Work to be completed:
Please output all of the entries exactly and omit any images they hold.

[Stored items]
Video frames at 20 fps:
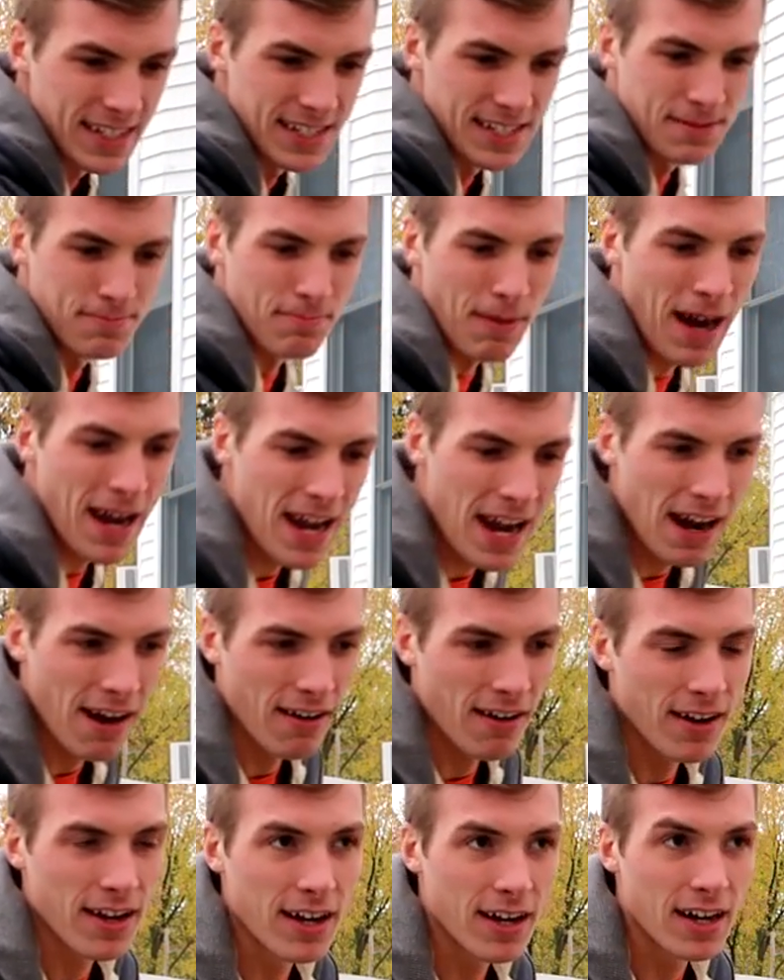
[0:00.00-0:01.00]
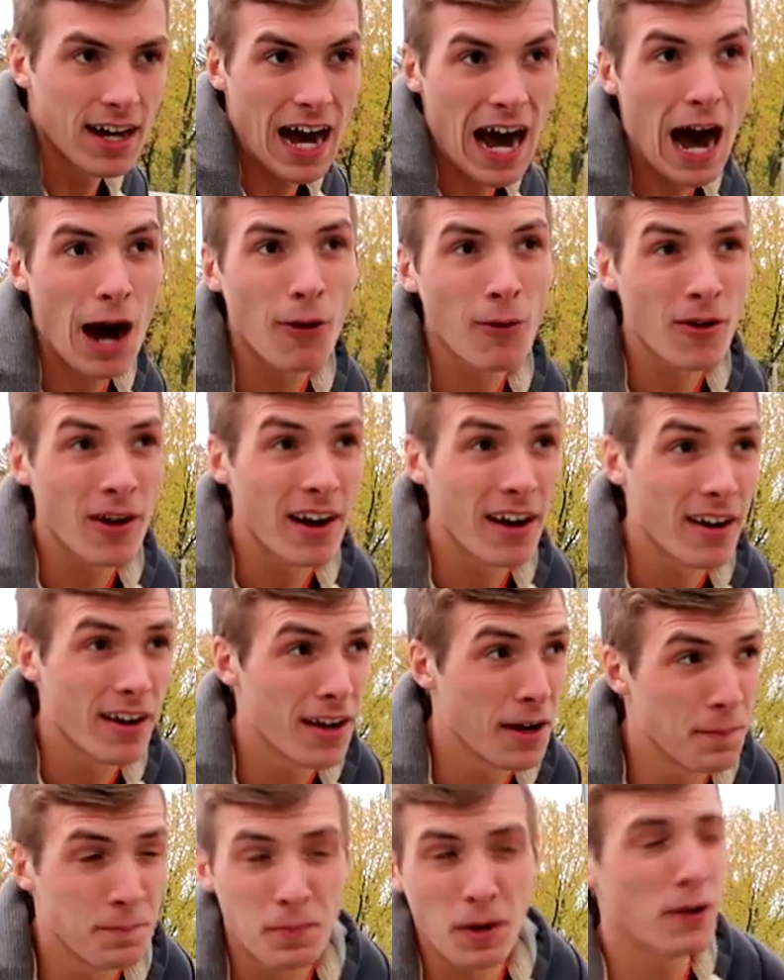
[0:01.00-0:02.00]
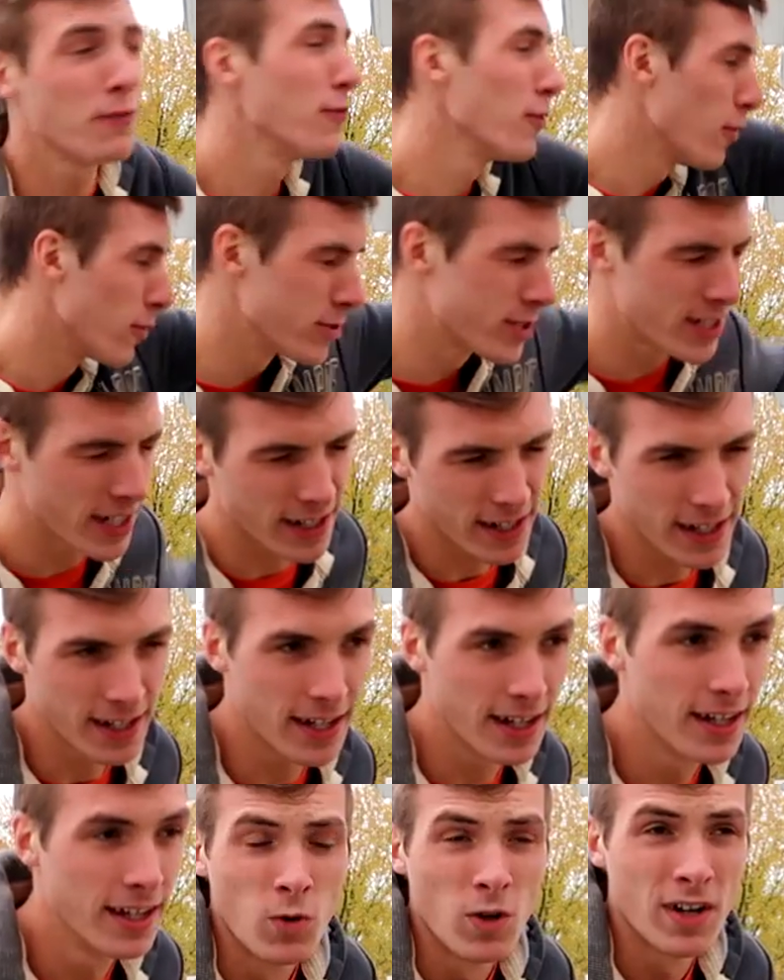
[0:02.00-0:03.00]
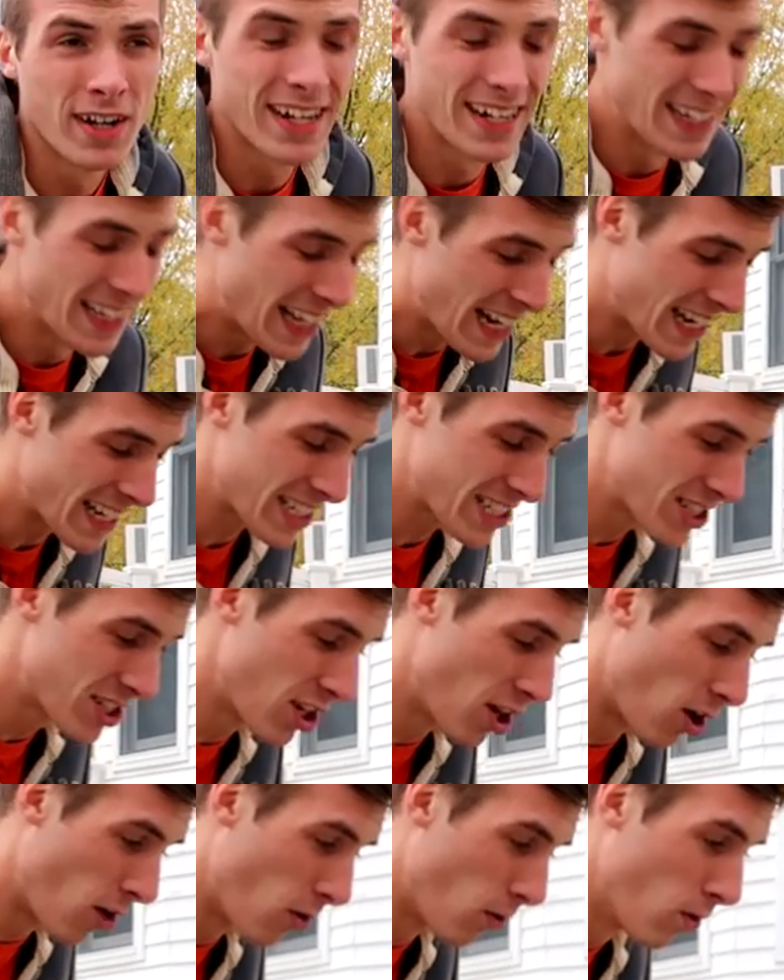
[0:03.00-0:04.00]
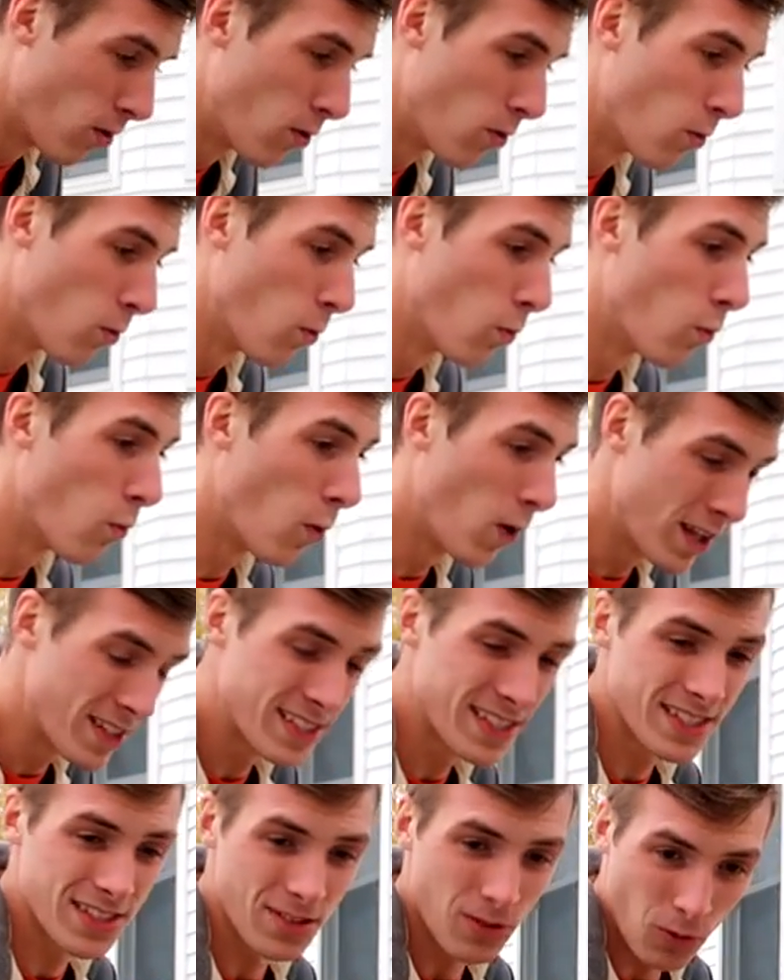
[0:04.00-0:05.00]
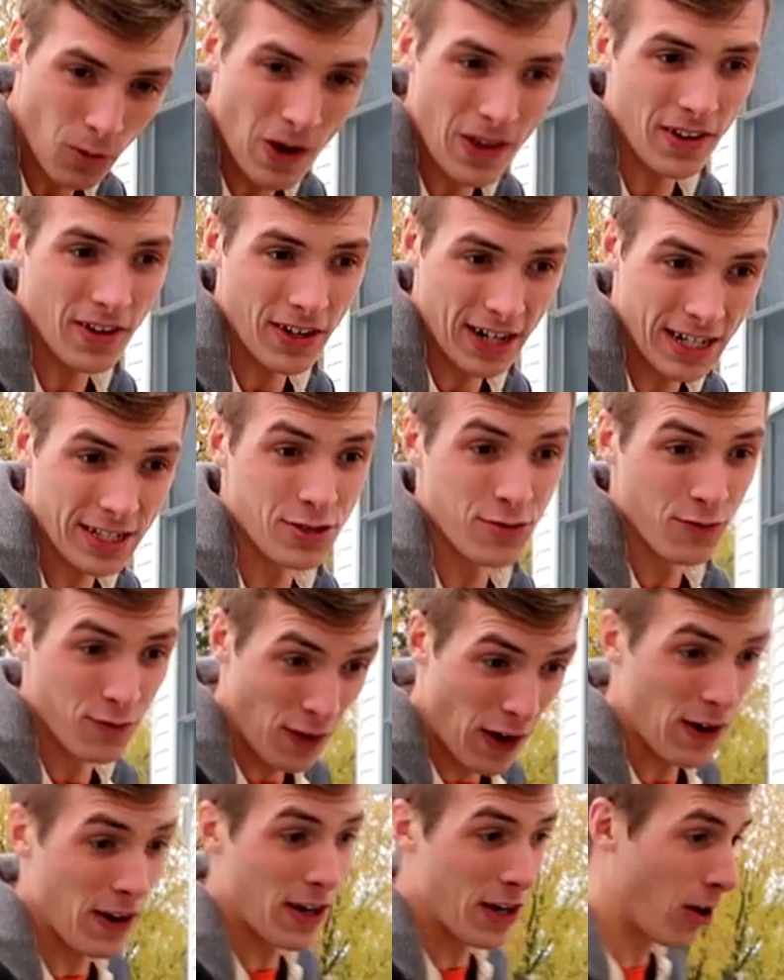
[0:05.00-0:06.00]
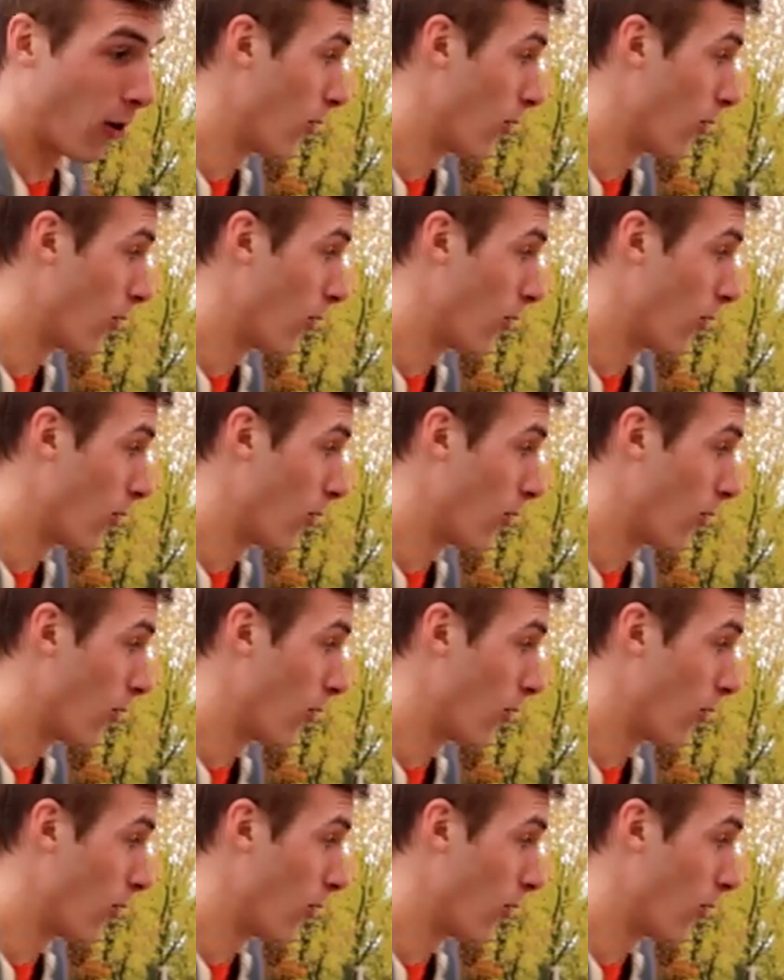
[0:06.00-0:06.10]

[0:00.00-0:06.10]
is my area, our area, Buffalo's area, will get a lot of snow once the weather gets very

Exercise answer:
Video frames at 20 fps:
[0:00.00-0:01.00]
[0:01.00-0:02.00]
[0:02.00-0:03.00]
[0:03.00-0:04.00]
[0:04.00-0:05.00]
[0:05.00-0:06.00]
[0:06.00-0:06.10]

[0:00.00-0:06.10]
is my area, our area, Buffalo's area, will get a lot of snow once the weather gets very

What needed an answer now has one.